Quanto detto finora naturalmente non è che la rapida sintesi di una vicenda culturale complessa e articolata che non cessa di avere riflessi e di interrogarci anche oggi. I discepoli non avrebbero chiesto a Gesù “Chi è il mio prossimo?”, se il rapporto con l’altro non avesse anche aspetti problematici. L’insegnamento di Gesù è radicale, e sembra eliminare la stessa linea di demarcazione che distingue il prossimo dal non prossimo: “Amate i vostri nemici, benedite coloro che vi maledicono, fate del bene a coloro che vi odiano, e pregate per coloro che vi maltrattano e vi perseguitano” (Mt. 5,43). Paolo ci ricorda (nella Lettera ai Galati) che dopo la venuta di Cristo “non c’è più giudeo né greco; non c’è più schiavo né libero; non c’è più uomo né donna, poiché tutti voi siete uno in Cristo Gesù”. Ma l’essere umano è condizionato dal peccato originale, e anche l’annuncio cristiano non può automaticamente eliminare difficoltà e pregiudizi insiti nell’uomo. I capitoli iniziali degli Atti degli Apostoli mostrano che anche nella Chiesa primitiva esistevano lacerazioni e incomprensioni.

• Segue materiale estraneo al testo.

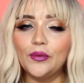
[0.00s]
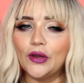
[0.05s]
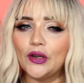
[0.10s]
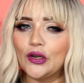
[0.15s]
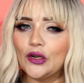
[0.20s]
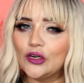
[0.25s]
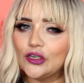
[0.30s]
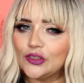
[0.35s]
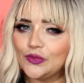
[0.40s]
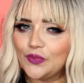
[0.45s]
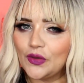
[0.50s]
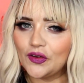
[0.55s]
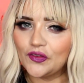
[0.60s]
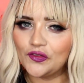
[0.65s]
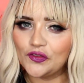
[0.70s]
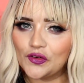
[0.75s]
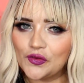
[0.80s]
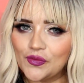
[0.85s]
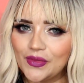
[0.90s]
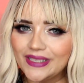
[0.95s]
bueno, los
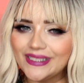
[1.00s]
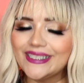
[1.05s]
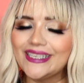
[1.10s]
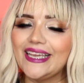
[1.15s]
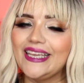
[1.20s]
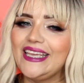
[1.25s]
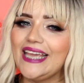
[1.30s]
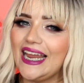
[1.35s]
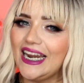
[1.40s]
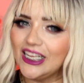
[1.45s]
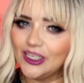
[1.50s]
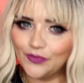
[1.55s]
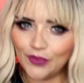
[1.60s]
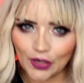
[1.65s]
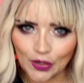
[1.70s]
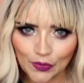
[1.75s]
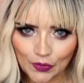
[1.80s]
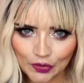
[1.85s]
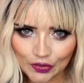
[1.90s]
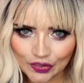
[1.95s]
perfumes que ya les
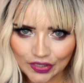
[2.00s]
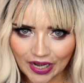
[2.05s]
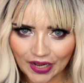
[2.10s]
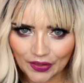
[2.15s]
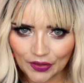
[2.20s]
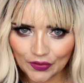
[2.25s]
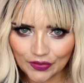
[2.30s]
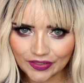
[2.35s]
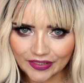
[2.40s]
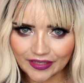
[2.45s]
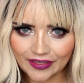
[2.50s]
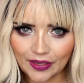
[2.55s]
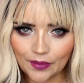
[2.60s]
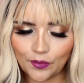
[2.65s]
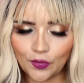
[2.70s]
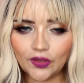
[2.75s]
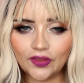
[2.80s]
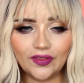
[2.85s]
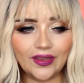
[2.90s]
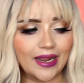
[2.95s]
vengo mostrando desde
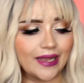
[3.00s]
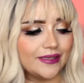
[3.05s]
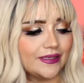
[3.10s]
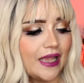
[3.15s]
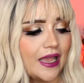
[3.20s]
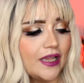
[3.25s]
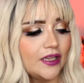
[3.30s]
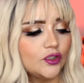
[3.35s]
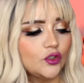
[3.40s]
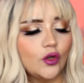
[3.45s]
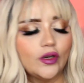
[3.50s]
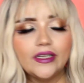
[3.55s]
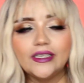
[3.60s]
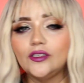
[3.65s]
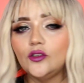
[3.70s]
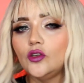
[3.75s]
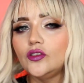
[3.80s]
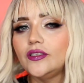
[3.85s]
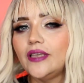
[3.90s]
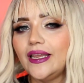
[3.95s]
tiempo atrás son
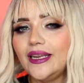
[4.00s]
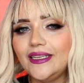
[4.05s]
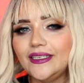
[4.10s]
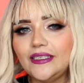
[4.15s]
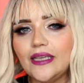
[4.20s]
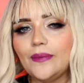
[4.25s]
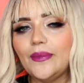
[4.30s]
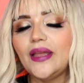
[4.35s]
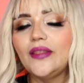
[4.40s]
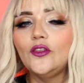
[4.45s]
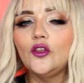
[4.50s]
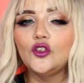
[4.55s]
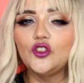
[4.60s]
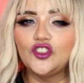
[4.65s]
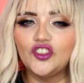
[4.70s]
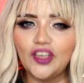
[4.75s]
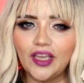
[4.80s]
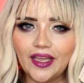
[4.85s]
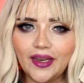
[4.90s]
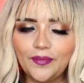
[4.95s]
estos que les llaman
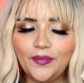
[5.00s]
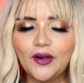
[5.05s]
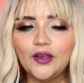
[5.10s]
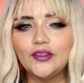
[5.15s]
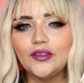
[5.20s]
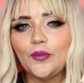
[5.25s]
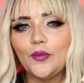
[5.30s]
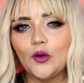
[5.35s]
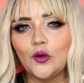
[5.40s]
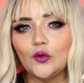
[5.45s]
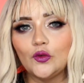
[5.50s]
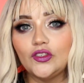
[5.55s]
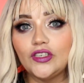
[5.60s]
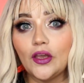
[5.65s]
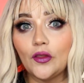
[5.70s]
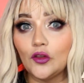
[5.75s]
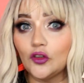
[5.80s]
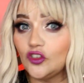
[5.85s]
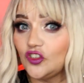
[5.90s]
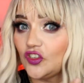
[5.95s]
dossier, pero se
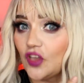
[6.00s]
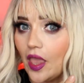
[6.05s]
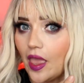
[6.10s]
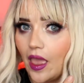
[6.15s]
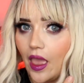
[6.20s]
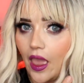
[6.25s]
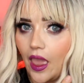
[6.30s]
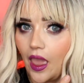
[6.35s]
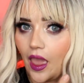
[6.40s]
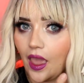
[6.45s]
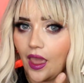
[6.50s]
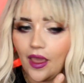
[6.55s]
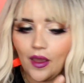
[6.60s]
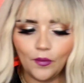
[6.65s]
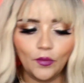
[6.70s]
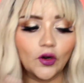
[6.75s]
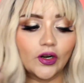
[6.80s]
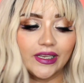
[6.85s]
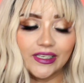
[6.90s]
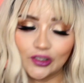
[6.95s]
pronuncia dossier
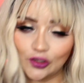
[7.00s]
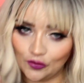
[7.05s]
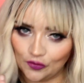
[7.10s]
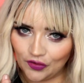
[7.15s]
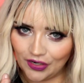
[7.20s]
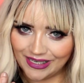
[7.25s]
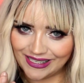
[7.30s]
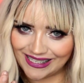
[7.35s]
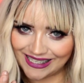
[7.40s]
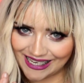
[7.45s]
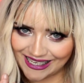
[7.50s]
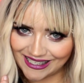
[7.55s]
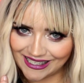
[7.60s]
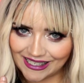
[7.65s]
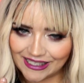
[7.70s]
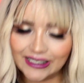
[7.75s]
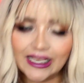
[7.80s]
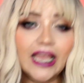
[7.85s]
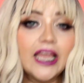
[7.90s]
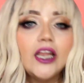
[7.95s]
porque son
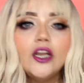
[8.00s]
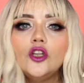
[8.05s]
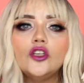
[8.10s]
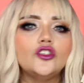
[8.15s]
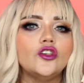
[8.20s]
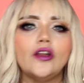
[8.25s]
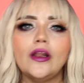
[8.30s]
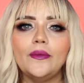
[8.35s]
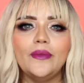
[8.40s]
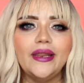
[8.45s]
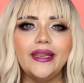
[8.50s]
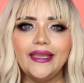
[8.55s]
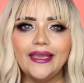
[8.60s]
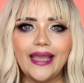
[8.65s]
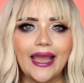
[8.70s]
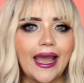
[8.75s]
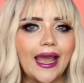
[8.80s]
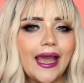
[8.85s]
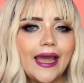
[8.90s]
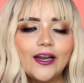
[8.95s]
franceses, no son
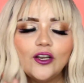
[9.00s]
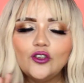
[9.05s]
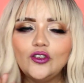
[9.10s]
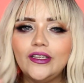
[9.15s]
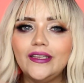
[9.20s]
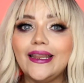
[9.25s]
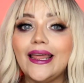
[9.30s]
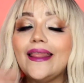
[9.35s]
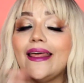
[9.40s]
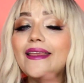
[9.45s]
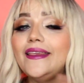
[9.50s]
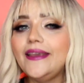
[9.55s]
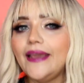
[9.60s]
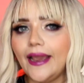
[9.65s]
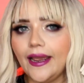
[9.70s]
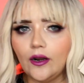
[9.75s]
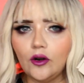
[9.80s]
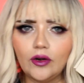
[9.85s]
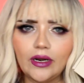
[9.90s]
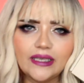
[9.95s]
americanos ni nada,
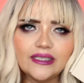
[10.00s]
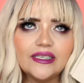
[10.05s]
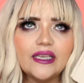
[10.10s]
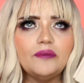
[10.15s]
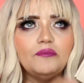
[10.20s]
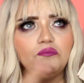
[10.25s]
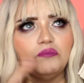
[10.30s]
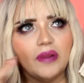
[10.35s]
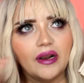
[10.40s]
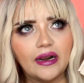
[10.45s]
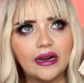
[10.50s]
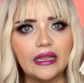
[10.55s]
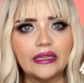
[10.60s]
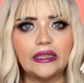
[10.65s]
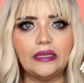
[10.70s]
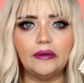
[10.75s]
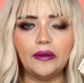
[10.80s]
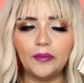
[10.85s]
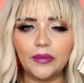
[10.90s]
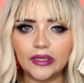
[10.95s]
llegaron hace
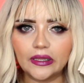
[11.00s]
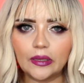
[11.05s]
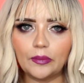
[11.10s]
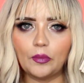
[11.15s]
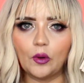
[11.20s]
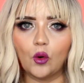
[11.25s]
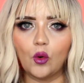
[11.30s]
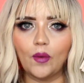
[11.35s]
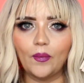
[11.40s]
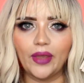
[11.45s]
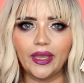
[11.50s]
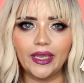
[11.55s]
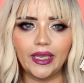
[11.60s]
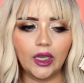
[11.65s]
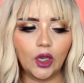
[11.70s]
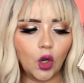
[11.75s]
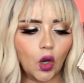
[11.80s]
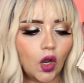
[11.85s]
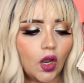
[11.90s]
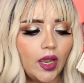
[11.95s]
relativamente poco a
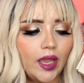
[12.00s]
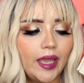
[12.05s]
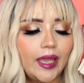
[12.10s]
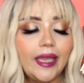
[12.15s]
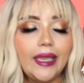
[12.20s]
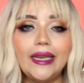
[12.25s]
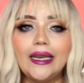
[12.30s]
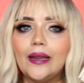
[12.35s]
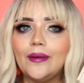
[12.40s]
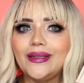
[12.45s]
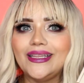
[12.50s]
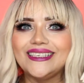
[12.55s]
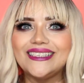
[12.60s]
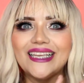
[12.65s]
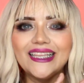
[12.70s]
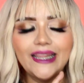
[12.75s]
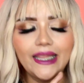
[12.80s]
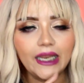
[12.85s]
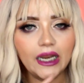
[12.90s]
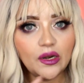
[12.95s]
México y la verdad es
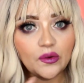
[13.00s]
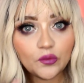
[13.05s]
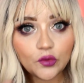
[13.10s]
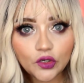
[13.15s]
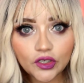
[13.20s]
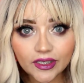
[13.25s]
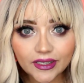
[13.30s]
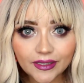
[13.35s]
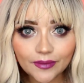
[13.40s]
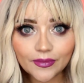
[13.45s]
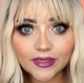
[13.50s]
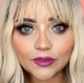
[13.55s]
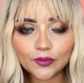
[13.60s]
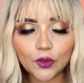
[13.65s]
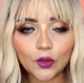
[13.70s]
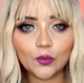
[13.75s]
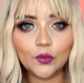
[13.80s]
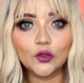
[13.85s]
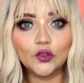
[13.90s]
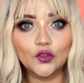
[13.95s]
que tienen muchísimas
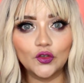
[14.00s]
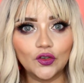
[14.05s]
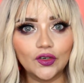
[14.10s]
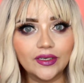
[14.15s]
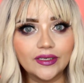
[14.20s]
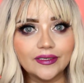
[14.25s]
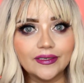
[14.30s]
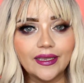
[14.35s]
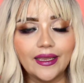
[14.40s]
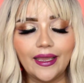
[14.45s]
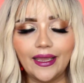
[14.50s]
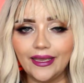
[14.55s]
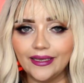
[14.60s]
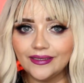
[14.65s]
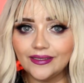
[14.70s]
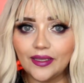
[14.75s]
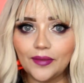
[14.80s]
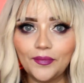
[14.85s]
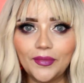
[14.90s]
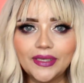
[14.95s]
promociones, ¿eh?
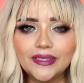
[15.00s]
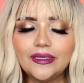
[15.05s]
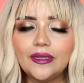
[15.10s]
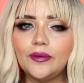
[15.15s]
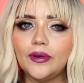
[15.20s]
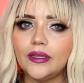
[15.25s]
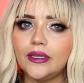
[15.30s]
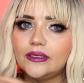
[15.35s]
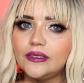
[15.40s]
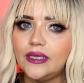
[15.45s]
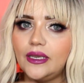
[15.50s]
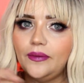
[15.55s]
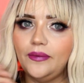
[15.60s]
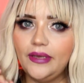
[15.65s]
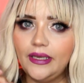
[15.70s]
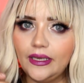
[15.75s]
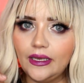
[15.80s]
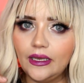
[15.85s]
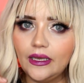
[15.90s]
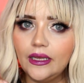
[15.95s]
este mes la verdad es que
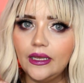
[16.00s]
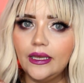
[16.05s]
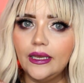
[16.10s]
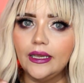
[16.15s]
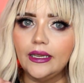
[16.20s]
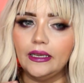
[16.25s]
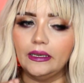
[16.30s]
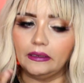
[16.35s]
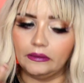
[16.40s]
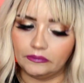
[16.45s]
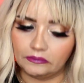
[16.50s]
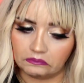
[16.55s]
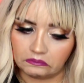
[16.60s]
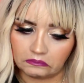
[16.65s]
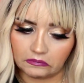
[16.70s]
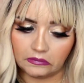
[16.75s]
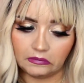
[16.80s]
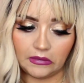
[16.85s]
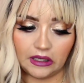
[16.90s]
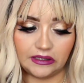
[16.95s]
vi
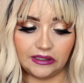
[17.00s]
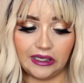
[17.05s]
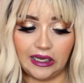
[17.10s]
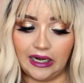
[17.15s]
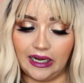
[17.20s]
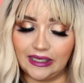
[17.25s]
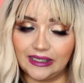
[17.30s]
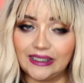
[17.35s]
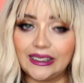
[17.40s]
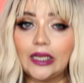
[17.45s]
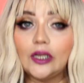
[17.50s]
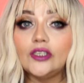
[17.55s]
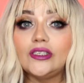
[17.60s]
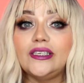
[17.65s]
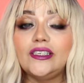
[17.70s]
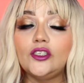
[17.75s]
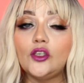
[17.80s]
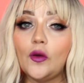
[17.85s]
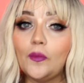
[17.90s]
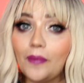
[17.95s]
que se lanzaron.
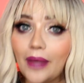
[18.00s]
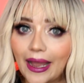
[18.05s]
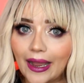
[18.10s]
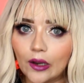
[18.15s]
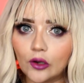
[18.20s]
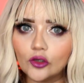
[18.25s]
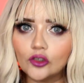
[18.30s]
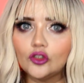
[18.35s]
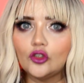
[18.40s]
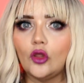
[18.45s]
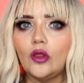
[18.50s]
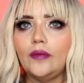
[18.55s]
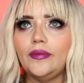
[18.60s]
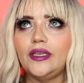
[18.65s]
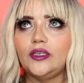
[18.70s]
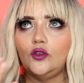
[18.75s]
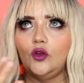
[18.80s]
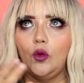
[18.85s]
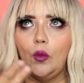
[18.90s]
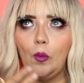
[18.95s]
Si son bajos,
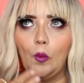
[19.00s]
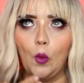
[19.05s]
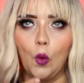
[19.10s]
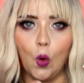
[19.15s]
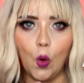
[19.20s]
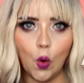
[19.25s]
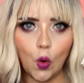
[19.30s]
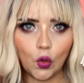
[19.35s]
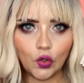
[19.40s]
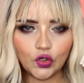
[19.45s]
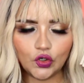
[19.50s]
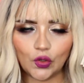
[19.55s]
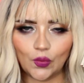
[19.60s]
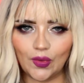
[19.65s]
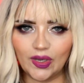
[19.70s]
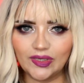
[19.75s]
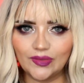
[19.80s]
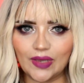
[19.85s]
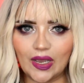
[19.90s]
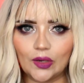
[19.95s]
todavía son mucho
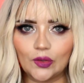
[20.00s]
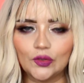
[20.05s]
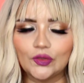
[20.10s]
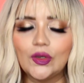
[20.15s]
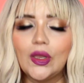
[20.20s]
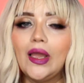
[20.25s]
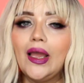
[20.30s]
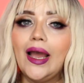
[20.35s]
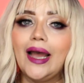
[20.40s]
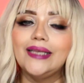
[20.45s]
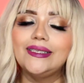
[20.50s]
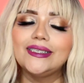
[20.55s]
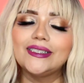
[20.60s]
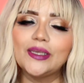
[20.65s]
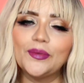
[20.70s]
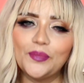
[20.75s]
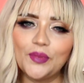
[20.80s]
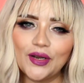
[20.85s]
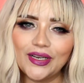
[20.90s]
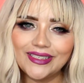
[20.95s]
más bajos. Así es
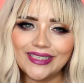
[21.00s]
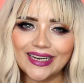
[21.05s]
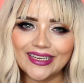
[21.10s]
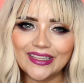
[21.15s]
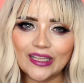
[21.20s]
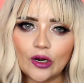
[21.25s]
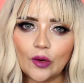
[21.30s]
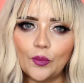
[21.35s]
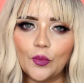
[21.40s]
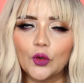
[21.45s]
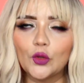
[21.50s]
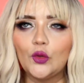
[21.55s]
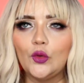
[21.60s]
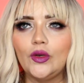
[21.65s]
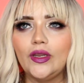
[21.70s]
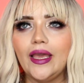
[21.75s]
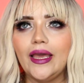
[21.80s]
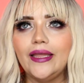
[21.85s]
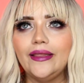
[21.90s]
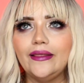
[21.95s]
que puedes darte la
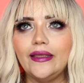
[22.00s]
oportunidad de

Papa Francesco quasi quotidianamente ci ricorda che per il cristiano solidarietà e accoglienza non sono valori fini a sé stessi, perché richiamano e sono richiamati da un valore più alto. Il cristiano è tenuto a sfamare l’uomo, ma ricordando che la fame dell’uomo è anzitutto fame di eternità: una solidarietà che dimentica questo anelito non è condivisione fraterna, ma ideologia. La solidarietà cristiana ha in sé un qualcosa “in più”, perché avere un atteggiamento fraterno e solidale verso il prossimo significa rendere presente Cristo in mezzo agli uomini.